When the Lost Want to Come Home
I recognized my friend’s number on caller ID and had mixed feelings about answering my phone. A call from her usually meant at least a half hour of listening to a heartbroken mom whose wayward son had done another unspeakable act of rebellion. Drugs, car wrecks, theft, dishonoring rage, getting a girl pregnant… If there was a top 10 list of stupid self-destructive behavior, he was going for it.
I was surprised when her greeting was upbeat and excited. She had just heard from her son and he said he was at the end of his rope. He even expressed remorse as he talked about whether or not his life would ever get better. It took all of her resolve to keep up her tough love demeanor throughout the conversation because she wanted to make sure, in the midst of her excitement, she didn’t let him off the hook and circumvent the work God was doing through these natural consequences.
She was hopeful, as any of us Moms would be, about the prospect of having her prodigal come home and of seeing God answer a lifetime of earnest prayers. But as a single Mom, she needed to bounce this off of someone else to make sure she responded in a way that showed God’s grace but didn’t get taken advantage of again.
As she asked for my advice, I walked to our bookshelf and pulled out a copy of Why Christian Kids Rebel. This book has helped countless parents turn heartache to hope or even avoid the whole rebellion thing altogether. I told her to get her copy of this book that I had given to her and we both turned toward the back of the book to a section titled “Restoring a Rebellious Child”.
Here are the things we talked about and in sharing them with you, it’s my hope that if you’re in this situation or ever find yourself there, these principles can help you welcome home your lost child.

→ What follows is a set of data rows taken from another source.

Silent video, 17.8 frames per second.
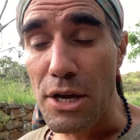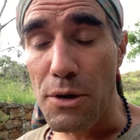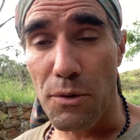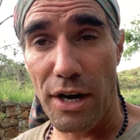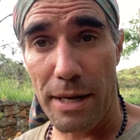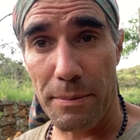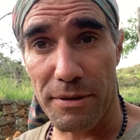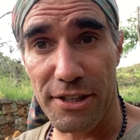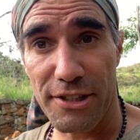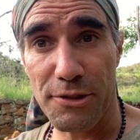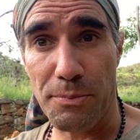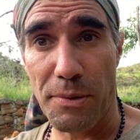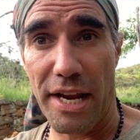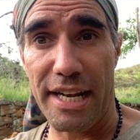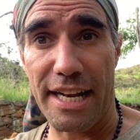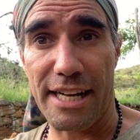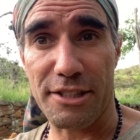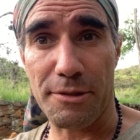We're able to
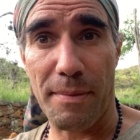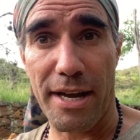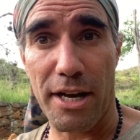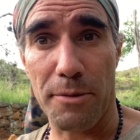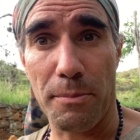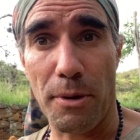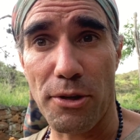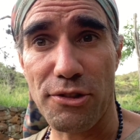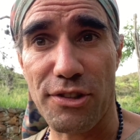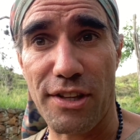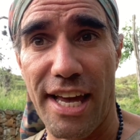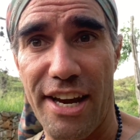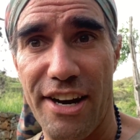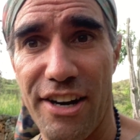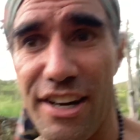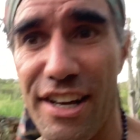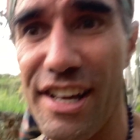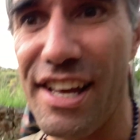spread it out to make a mulch
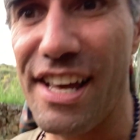layer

- Talk things out with God before you discuss them with your rebellious child. Talk with Him, but also listen to Him. God speaks very clearly to us through His Word.
- Take the first step, Even though they don’t deserve it, move toward them. Don’t let your flesh do the talking or allow your wounded heart to call the shots.
- Own up to the negative part you played. No parent is perfect. Don’t try to explain why you did what you did. Just ask for forgiveness.
- Deal with the problem, not the person. This is not a time to attach blame to their actions or to rehearse your hurt. Ask God to show His grace through you.
- Figure out how you can cooperate rather than compete. When it comes to standards, look for some common ground where you and your child can both agree. Your goal is unity, not victory.
- Don’t aim at resolving; aim at restoring. There’s no way you’re going to agree on everything. That’s where house rules and boundaries come in to play. Your goal is restoration of the relationship between you and your child. When this happens, many of your differences will fade.
As with my friend, my hope is that these suggestions will guide you as you begin the healing process necessary for both you and your child after the heartbreaking journey of rebellion.
God’s heart has been broken over and over again by His rebellious children-us. After allowing us to go our way and suffer the consequences, here is how He responds to our desire to come home.
… But while he was still a long way off, his father saw him and felt compassion, and ran and embraced him and kissed him—Luke 15:20.
If you’ve got a prodigal child, keep looking for him or her to come back over the horizon. God is a God of hope and healing. And His grace truly is amazing.